Intervention de François Molins

Réunion du 26 mars 2015 à 10h00
Commission d'enquête sur les missions et modalités du maintien de l'ordre républicain dans un contexte de respect des libertés publiques et du droit de manifestation, ainsi que de protection des personnes et des biens

François Molins, procureur de la République de Paris :

L'apologie du terrorisme, au travers de l'exhibition de drapeaux ou symboles a chaque fois fait l'objet de poursuites. En revanche, l'exhibition du drapeau nazi est réprimée uniquement dans les enceintes sportives. Le traitement judiciaire de certaines situations est malaisé : certains actes apparaissent de manière limpide comme une infraction – c'est le cas aujourd'hui du drapeau de Daech. En revanche, la quenelle demande une analyse du contexte pour déterminer si elle doit être poursuivie ou pas. La réflexion que nécessite ce geste n'est pas toujours compatible avec une interpellation immédiate.

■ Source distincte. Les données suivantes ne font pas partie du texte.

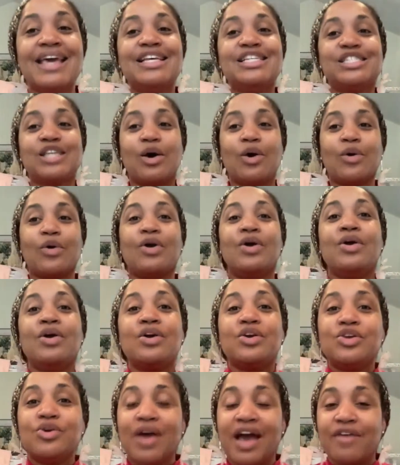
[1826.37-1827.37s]
So
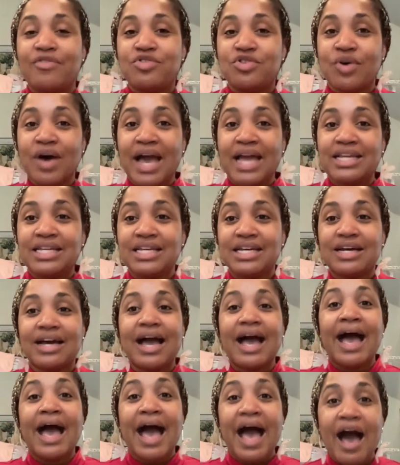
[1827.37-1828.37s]
you have no idea
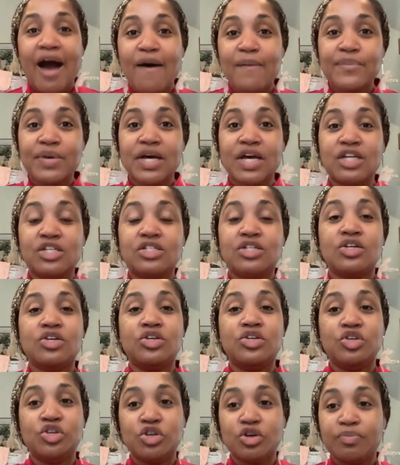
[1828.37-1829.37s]
how much
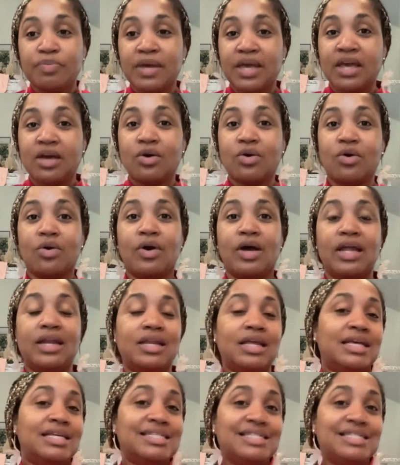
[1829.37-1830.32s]
you being on,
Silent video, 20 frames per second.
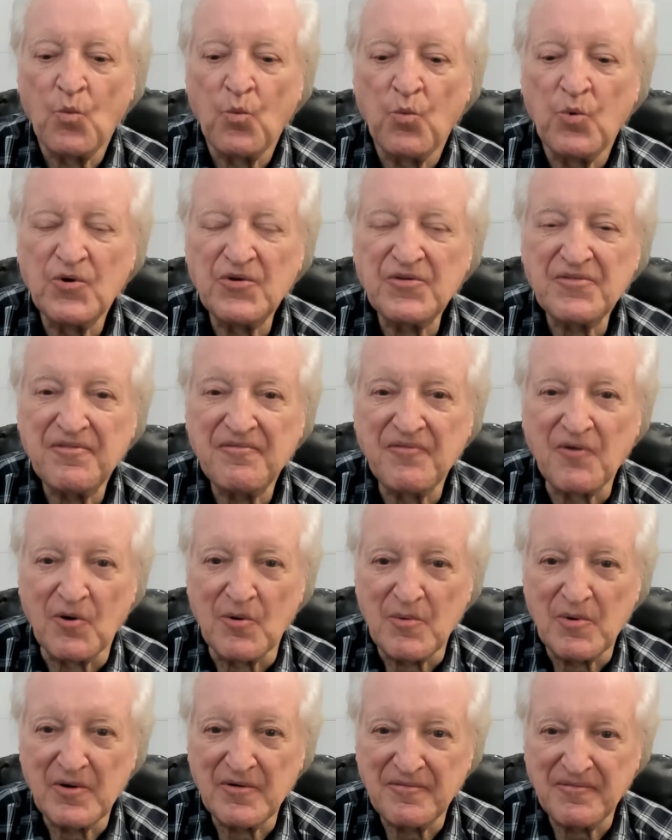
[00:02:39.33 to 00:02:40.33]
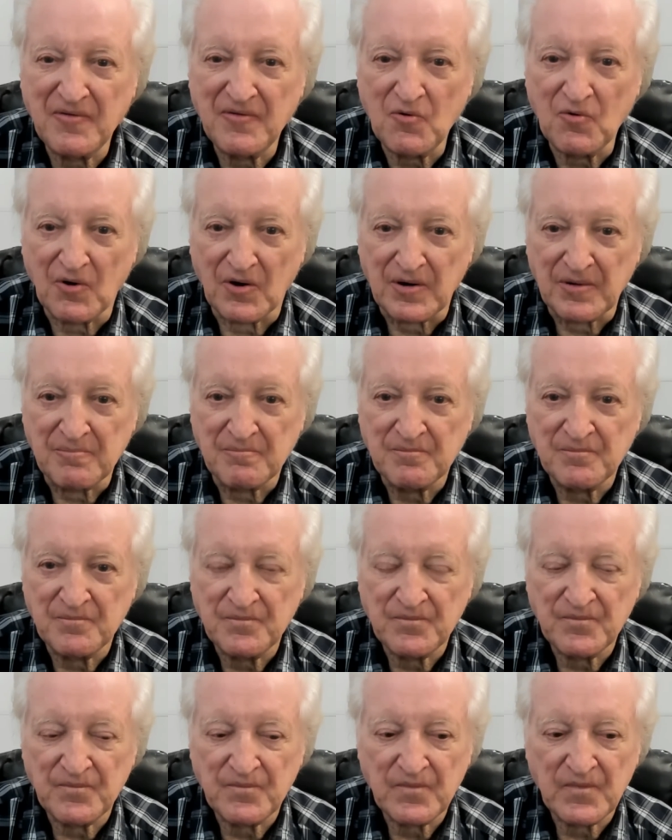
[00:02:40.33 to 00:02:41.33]
was a Formula Ford.
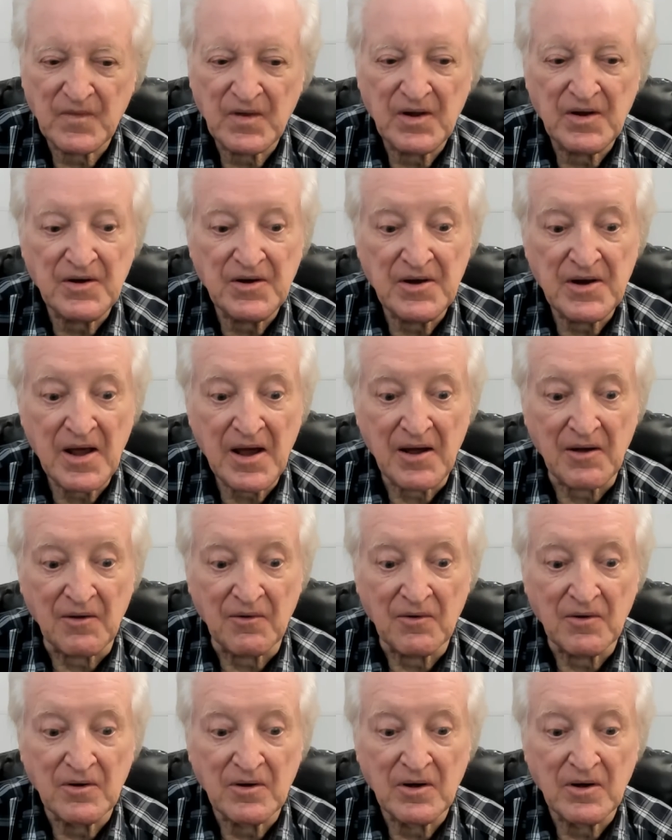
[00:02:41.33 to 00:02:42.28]
Now,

La vidéo est une piste intéressante. Sa plus grande utilisation ne demande pas une modification législative mais plutôt un travail en commun et une meilleure organisation. Le recours à la vidéo présente le double avantage, d'une part, de pré-constituer des preuves, et d'autre part, de stigmatiser les mauvais comportements des forces de l'ordre ou de dédouaner ceux qui sont injustement accusés. Je ne vois que des avantages à la vidéo.

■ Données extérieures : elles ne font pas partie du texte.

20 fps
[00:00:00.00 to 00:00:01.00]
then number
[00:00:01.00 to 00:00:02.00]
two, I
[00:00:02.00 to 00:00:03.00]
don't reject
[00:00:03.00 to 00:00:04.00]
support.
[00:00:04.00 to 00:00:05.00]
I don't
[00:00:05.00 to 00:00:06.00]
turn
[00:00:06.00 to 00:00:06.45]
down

La qualité des procédures n'est pas un problème nouveau. La direction des affaires criminelles et des grâces diffuse régulièrement depuis le milieu des années 1990 des circulaires qui appellent l'attention des procureurs sur la nécessité de se rapprocher des préfets et de veiller à l'existence de dispositifs de police judiciaire suffisants lors des manifestations. Si la qualité des procédures pose problème et si tant de procédures tombent, la raison en est simple : le dispositif judiciaire n'est pas au niveau qui devrait être le sien dans le traitement du maintien de l'ordre. Cela ne nécessite pas forcément une modification législative mais peut-être plus de travail en commun. Partout où je suis passé, j'ai toujours été associé par le préfet à la préparation des manifestations. Quand ce n'était pas le cas, j'ai pris l'initiative de m'enquérir des dispositifs prévus.

Peut-on faire mieux ? Certainement. Je n'ai jamais suivi de formation au traitement judiciaire du maintien de l'ordre. Il existe peut-être des sessions de formation continue sur ce thème, qui n'a sans doute pas été suffisamment travaillé ; les efforts de formation sont bienvenus. Je n'ai pas connaissance de l'existence d'un programme commun de formation avec les préfets.

S'agissant d'Internet, il est difficile d'établir deux corpus juridiques différents pour une même liberté. Pour les manifestations organisées par le biais des réseaux sociaux, la première difficulté tient à l'absence d'interlocuteurs. L'idée de présumer organisateur celui qui lance le message me semble bonne. Cela responsabiliserait les initiateurs et faciliterait le travail de l'autorité administrative.

Lorsque la manifestation n'est pas déclarée, je peux vous citer le cas de poursuites contre quelqu'un qui appelait à manifester qui ont abouti à une décision de relaxe. De la même manière, un tribunal a considéré que le fait de se comporter en organisateur n'était pas suffisant pour considérer quelqu'un comme organisateur.

En la matière, nous sommes dans le droit commun de la procédure pénale, donc dans un régime de totale liberté de preuves.